Apesar destas práticas, e talvez por isso, não terem um reconhecimento amplo na mídia, elas tratam de questões do nosso dia-a-dia. É tão simples, causal e consequente que pode escapar das nossas vistas. Possivelmente porque está sempre aqui, no meio de nós, consciente ou não: como podemos manejar melhor a nossa vida conhecendo o nosso modo de ser, o próprio corpo, acolher as particularidades, as similaridades com os outros. Como podemos regular o tônus diminuindo o estresse da vida nas grandes cidades, como podemos prevenir dores, ampliar repertório de  movimentos, sentidos e interesses... compartilhar habilidades e emoções. 

Estas são algumas razões que escolhi este caminho profissional que está implícito lidar com o prosseguindo da evolução de muitas vidas.

Quer saber mais sobre Eutonia? 
Leia um trecho do texto da Màrcia Bozon. Muito bom. Segue o link abaixo.

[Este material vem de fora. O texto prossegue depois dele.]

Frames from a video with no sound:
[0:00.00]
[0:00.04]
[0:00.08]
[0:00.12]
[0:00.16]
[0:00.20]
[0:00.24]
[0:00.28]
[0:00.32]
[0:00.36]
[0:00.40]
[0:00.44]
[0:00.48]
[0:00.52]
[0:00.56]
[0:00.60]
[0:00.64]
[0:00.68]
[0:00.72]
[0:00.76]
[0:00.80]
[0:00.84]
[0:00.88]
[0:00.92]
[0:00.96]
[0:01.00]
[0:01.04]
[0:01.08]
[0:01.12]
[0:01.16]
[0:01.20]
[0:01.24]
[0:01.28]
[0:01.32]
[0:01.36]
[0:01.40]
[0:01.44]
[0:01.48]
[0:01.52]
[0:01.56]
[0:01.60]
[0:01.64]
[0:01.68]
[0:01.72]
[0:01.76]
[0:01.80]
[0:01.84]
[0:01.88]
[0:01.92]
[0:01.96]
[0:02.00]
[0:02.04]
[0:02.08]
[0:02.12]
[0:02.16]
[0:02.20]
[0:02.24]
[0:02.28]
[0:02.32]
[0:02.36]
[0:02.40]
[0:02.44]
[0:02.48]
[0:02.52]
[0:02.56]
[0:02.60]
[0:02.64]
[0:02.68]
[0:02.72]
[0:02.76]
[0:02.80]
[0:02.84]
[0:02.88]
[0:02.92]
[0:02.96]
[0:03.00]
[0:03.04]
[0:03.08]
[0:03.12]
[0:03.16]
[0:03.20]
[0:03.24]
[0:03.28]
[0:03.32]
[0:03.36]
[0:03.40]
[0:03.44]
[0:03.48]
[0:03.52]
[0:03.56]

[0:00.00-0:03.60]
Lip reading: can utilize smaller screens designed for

"A eutonia parte do princípio de que todo organismo vivo tem a capacidade nata de autorregulação, pois durante um único dia vivemos inúmeras situações, sendo que em cada uma delas são produzidas múltiplas alterações fisiológicas em nosso organismo, provocando mudanças no nosso estado geral no que se refere, por exemplo, à nossa disposição ou indisposição para a ação, nosso nível de atenção ou de dispersão, nossa sensação de tensão (nervosismo, ansiedade) ou relaxamento (calma, tranquilidade), etc. Cada um destes estados possui padrões próprios de funcionamento que são, por sua vez, variáveis e transitórios, dependendo do momento e das circunstâncias, sendo que muitas vezes nosso corpo efetua operações complexas sem que tenhamos consciência de como isto está ocorrendo.
A eutonia nos propõe uma prática de atenção aos processos corporais, desde a tomada de consciência das nossas características físicas (peso, volume, forma corporal, presença da pele, da estrutura óssea, etc.), passando pela relação com o ambiente e todos os estímulos dele provenientes, até a atenção sobre os processos subjetivos que acompanham os estados corporais como os sentimentos, os pensamentos e as emoções. Trata-se, portanto, de uma abordagem somato-psíquica do ser humano, a qual considera que os processos corporais estão diretamente interligados aos processos mentais, emocionais e psíquicos."